Q - Step 4. Construct the 95% confidence interval for the mean rent of one-bedroom apartments in Manhattan. To get middle 95%, we want to omit 2.5% on the left and on the right.

boot_dist2 %>% 
  summarize(lower_bound = quantile(____, ____), 
            upper_bound = quantile(____, 0.975)) 

Q - What is the correct interpretation for the interval calculated above?

Q - Modify the code used to calculate a 95% confidence interval to calculate a 90% confidence interval for the mean rent of one-bedroom apartments in Manhattan. Hint: upper - lower should yield what you want, e.g., 0.975 - 0.025 = 0.95.

Q - Calculate a 99% confidence interval for the mean rent of one-bedroom apartments in Manhattan. How does the width of this interval compare to the width of the 90% or the 95% confidence interval?

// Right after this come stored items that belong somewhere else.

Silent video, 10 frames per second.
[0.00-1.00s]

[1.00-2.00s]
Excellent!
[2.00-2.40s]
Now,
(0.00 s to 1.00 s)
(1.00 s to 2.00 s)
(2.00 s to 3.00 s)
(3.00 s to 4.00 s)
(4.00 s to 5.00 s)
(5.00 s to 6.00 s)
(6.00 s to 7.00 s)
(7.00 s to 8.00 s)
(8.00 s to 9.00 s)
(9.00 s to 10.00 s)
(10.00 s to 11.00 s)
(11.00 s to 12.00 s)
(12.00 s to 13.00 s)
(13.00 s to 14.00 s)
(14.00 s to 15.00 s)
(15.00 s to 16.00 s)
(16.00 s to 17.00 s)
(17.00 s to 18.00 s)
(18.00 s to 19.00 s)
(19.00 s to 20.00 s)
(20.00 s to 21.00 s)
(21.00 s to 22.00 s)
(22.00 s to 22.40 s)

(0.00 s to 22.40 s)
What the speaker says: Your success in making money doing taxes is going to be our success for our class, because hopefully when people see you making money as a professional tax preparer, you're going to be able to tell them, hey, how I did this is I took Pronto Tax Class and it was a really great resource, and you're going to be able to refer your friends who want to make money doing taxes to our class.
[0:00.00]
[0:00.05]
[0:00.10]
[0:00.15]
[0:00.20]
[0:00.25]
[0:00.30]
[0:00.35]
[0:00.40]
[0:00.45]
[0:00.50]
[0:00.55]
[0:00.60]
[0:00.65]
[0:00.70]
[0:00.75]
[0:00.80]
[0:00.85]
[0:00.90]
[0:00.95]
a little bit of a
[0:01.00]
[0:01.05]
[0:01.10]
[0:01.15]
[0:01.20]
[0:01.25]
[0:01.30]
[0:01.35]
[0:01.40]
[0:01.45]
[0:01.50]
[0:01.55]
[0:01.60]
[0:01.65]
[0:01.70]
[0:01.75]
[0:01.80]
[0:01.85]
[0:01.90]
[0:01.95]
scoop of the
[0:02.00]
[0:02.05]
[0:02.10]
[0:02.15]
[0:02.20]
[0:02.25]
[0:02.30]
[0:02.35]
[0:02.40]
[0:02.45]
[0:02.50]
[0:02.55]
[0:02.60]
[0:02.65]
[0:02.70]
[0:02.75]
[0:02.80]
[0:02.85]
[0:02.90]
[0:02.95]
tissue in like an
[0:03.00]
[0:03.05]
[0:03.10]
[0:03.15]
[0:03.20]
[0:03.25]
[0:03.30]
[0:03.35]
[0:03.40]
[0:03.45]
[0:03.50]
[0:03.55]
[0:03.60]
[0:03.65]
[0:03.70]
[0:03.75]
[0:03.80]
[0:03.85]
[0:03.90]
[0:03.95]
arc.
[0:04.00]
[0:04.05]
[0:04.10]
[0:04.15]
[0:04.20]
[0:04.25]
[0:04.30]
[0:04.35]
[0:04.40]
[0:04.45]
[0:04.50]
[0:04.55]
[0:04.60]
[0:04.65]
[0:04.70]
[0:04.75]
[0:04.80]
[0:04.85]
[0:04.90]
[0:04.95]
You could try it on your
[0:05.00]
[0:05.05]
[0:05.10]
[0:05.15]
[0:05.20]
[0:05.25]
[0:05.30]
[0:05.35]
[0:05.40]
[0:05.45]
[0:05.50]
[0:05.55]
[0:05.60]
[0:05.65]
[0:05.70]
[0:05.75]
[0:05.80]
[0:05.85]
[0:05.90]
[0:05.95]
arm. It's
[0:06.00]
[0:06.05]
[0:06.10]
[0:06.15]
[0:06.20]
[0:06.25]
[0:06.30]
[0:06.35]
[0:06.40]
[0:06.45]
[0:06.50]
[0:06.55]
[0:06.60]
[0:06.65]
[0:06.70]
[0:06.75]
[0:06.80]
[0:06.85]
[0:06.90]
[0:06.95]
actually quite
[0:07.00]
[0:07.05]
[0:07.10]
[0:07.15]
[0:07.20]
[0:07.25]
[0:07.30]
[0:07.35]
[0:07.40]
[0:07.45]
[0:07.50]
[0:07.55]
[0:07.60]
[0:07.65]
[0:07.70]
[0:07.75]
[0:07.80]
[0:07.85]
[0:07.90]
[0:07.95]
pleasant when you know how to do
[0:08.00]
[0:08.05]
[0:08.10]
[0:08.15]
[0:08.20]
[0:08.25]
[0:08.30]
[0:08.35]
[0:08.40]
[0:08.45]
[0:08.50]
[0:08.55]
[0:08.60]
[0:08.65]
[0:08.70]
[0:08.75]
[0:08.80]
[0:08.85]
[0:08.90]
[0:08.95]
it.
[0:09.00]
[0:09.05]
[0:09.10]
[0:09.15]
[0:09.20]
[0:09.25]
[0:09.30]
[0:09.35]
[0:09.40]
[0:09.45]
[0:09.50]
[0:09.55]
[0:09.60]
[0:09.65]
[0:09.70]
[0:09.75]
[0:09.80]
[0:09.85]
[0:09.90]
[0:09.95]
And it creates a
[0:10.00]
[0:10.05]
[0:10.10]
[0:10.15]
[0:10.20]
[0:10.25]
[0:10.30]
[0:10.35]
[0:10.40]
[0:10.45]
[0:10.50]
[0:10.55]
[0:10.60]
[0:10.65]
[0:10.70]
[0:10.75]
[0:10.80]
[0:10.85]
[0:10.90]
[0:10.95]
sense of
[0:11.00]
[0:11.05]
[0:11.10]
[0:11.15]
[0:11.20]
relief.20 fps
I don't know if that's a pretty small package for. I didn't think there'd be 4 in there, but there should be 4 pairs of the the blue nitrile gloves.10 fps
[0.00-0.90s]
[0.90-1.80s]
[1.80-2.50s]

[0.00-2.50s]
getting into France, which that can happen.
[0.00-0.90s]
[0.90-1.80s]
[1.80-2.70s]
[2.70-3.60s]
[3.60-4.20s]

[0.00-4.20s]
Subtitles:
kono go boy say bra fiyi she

Q - What is one advantage to using a 90% confidence interval instead of a 95% confidence interval to estimate a parameter? What is one advantage to using a 99% confidence interval instead of a 95% confidence interval to estimate a parameter? Explain in terms of accuracy and precision.

Practice

Use bootstrapping to estimate the median rent for one-bedroom apartments in Manhattan.

  1. Generate the bootstrap distribution of the sample medians. Use 1000 reps. Save the results in boot_dist_median.
set.seed(123)
  1. Calculate a 92% confidence interval.

  2. Interpret the 92% confidence interval.

Submitting Application Exercises

  • Once you have completed the activity, push your final changes to your GitHub repo.
  • Make sure you committed at least three times.
  • Check that your repo is updated on GitHub, and that’s all you need to do to submit application exercises for participation.